REQUIRED WORK –
Each record must appear in your answer exactly as it does below.

RECORDS FOR PROCESSING –
<<<<

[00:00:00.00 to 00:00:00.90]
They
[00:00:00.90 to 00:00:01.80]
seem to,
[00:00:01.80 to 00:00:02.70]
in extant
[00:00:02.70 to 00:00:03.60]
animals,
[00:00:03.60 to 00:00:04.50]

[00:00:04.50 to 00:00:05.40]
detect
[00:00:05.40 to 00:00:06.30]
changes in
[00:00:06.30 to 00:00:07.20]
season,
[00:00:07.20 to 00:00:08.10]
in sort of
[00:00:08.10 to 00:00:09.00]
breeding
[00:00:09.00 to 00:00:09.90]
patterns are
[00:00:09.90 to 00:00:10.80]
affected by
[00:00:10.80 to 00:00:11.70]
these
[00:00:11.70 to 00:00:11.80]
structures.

>>>>

PROBLEM SOLUTION –
[00:00:00.00 to 00:00:00.90]
They
[00:00:00.90 to 00:00:01.80]
seem to,
[00:00:01.80 to 00:00:02.70]
in extant
[00:00:02.70 to 00:00:03.60]
animals,
[00:00:03.60 to 00:00:04.50]

[00:00:04.50 to 00:00:05.40]
detect
[00:00:05.40 to 00:00:06.30]
changes in
[00:00:06.30 to 00:00:07.20]
season,
[00:00:07.20 to 00:00:08.10]
in sort of
[00:00:08.10 to 00:00:09.00]
breeding
[00:00:09.00 to 00:00:09.90]
patterns are
[00:00:09.90 to 00:00:10.80]
affected by
[00:00:10.80 to 00:00:11.70]
these
[00:00:11.70 to 00:00:11.80]
structures.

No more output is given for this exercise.